- Pitcher
- Born: October 13, 1968 (age 56) Aguadilla, Puerto Rico
- Batted: RightThrew: Right

MLB debut
- September 1, 1990, for the New York Mets

Last MLB appearance
- July 26, 1996, for the Kansas City Royals

MLB statistics
- Win–loss record: 15–20
- Earned run average: 4.85
- Strikeouts: 179

CPBL statistics
- Win–loss record: 8–4
- Earned run average: 3.59
- Strikeouts: 69
- Stats at Baseball Reference

Teams
- New York Mets (1990–1991); California Angels (1992–1993); Kansas City Royals (1996); Uni-President Lions (1999);

= Julio Valera =

Puerto Rican baseball player (born 1968)

Julio Enrique Valera Torres (born October 13, 1968) is a Puerto Rican former professional baseball pitcher. He played in Major League Baseball (MLB) for the New York Mets, California Angels, and Kansas City Royals.

==Professional career==
Valera signed with the New York Mets as an amateur free agent on March 6, 1986.

On April 12, 1992, the Mets traded Valera and a player to be named later (Julian Vasquez) to the California Angels in exchange for shortstop Dick Schofield.
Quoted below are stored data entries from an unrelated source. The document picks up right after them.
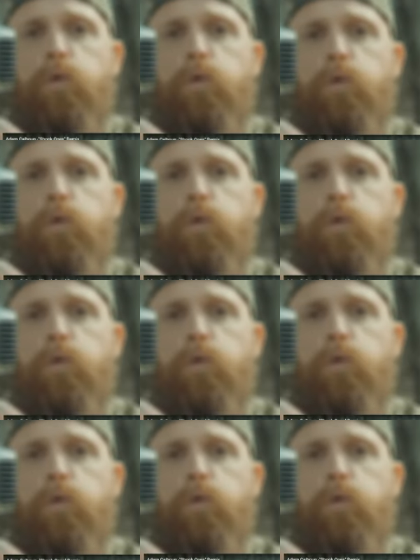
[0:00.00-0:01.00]

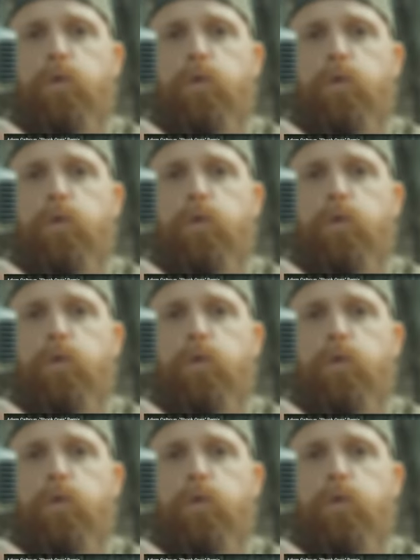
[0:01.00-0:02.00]

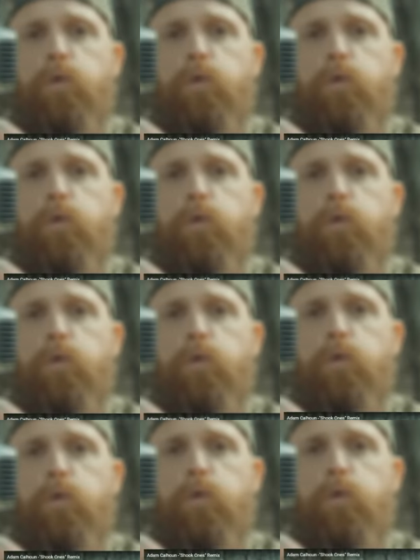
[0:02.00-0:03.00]
[no speech]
1992 would be Valera's longest MLB season pitching in 30 games (28 starts) and throwing 188 innings with a 3.73 ERA. In 1993, Valera appeared in just 19 games (5 starts) with a 6.62 ERA and required Tommy John surgery. He spent the 1994 and 1995 seasons pitching in the Angels' farm system.

On March 18, 1996, the Kansas City Royals purchased Valera's contract from the Angels for an undisclosed amount of cash. He finished the season with a 3-2 record, appearing in 31 games (2 starts) and compiled a 6.46 ERA in 61.1 innings pitched.

On December 30, 1996, Valera signed with the Chicago Cubs but did not pitch in 1997. In 1998, Valera attempted a comeback with the New York Yankees but struggled within their farm system.